Stored items

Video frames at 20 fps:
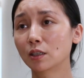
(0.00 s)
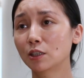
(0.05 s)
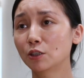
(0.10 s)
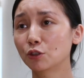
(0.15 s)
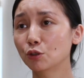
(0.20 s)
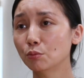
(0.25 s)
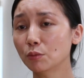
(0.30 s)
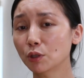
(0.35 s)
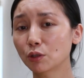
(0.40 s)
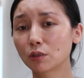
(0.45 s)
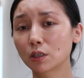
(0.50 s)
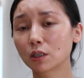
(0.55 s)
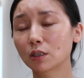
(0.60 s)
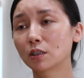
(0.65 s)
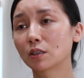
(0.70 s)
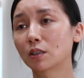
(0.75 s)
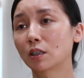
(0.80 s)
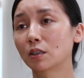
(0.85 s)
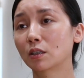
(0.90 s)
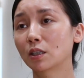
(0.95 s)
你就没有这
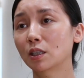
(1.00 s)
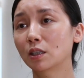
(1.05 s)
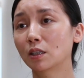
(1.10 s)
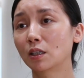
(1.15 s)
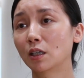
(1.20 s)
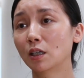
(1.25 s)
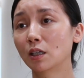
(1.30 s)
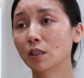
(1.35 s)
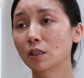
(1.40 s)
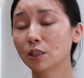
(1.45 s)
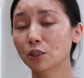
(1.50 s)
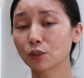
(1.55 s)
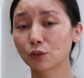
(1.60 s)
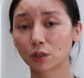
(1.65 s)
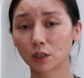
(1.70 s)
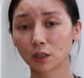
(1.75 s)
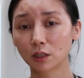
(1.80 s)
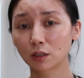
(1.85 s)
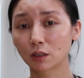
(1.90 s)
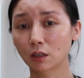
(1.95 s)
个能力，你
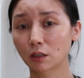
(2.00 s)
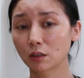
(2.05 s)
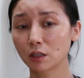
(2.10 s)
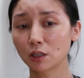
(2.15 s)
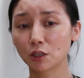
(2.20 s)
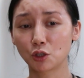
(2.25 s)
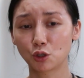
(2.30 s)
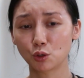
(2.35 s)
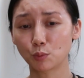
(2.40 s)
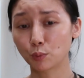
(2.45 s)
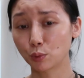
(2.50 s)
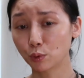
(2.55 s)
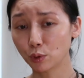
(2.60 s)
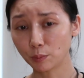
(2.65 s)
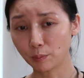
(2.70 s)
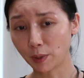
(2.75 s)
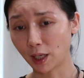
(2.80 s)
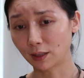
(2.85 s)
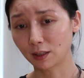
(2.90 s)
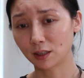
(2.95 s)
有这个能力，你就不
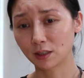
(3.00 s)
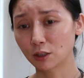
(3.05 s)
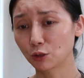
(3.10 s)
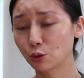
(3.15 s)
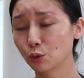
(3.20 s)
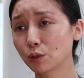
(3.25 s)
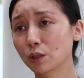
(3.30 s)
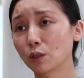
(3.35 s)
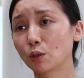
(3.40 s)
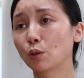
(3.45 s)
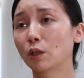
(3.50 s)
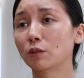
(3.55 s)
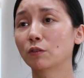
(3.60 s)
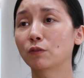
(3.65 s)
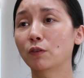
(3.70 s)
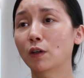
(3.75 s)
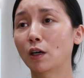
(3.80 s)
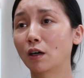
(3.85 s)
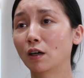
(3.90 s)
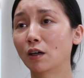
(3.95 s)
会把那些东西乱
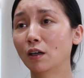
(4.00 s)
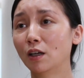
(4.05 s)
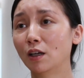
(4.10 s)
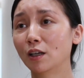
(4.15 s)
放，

- [What you need to do]:
Write out the data again word for word, minus any images.

- [Response to the task]:
Video frames at 20 fps:
(0.00 s)
(0.05 s)
(0.10 s)
(0.15 s)
(0.20 s)
(0.25 s)
(0.30 s)
(0.35 s)
(0.40 s)
(0.45 s)
(0.50 s)
(0.55 s)
(0.60 s)
(0.65 s)
(0.70 s)
(0.75 s)
(0.80 s)
(0.85 s)
(0.90 s)
(0.95 s)
你就没有这
(1.00 s)
(1.05 s)
(1.10 s)
(1.15 s)
(1.20 s)
(1.25 s)
(1.30 s)
(1.35 s)
(1.40 s)
(1.45 s)
(1.50 s)
(1.55 s)
(1.60 s)
(1.65 s)
(1.70 s)
(1.75 s)
(1.80 s)
(1.85 s)
(1.90 s)
(1.95 s)
个能力，你
(2.00 s)
(2.05 s)
(2.10 s)
(2.15 s)
(2.20 s)
(2.25 s)
(2.30 s)
(2.35 s)
(2.40 s)
(2.45 s)
(2.50 s)
(2.55 s)
(2.60 s)
(2.65 s)
(2.70 s)
(2.75 s)
(2.80 s)
(2.85 s)
(2.90 s)
(2.95 s)
有这个能力，你就不
(3.00 s)
(3.05 s)
(3.10 s)
(3.15 s)
(3.20 s)
(3.25 s)
(3.30 s)
(3.35 s)
(3.40 s)
(3.45 s)
(3.50 s)
(3.55 s)
(3.60 s)
(3.65 s)
(3.70 s)
(3.75 s)
(3.80 s)
(3.85 s)
(3.90 s)
(3.95 s)
会把那些东西乱
(4.00 s)
(4.05 s)
(4.10 s)
(4.15 s)
放，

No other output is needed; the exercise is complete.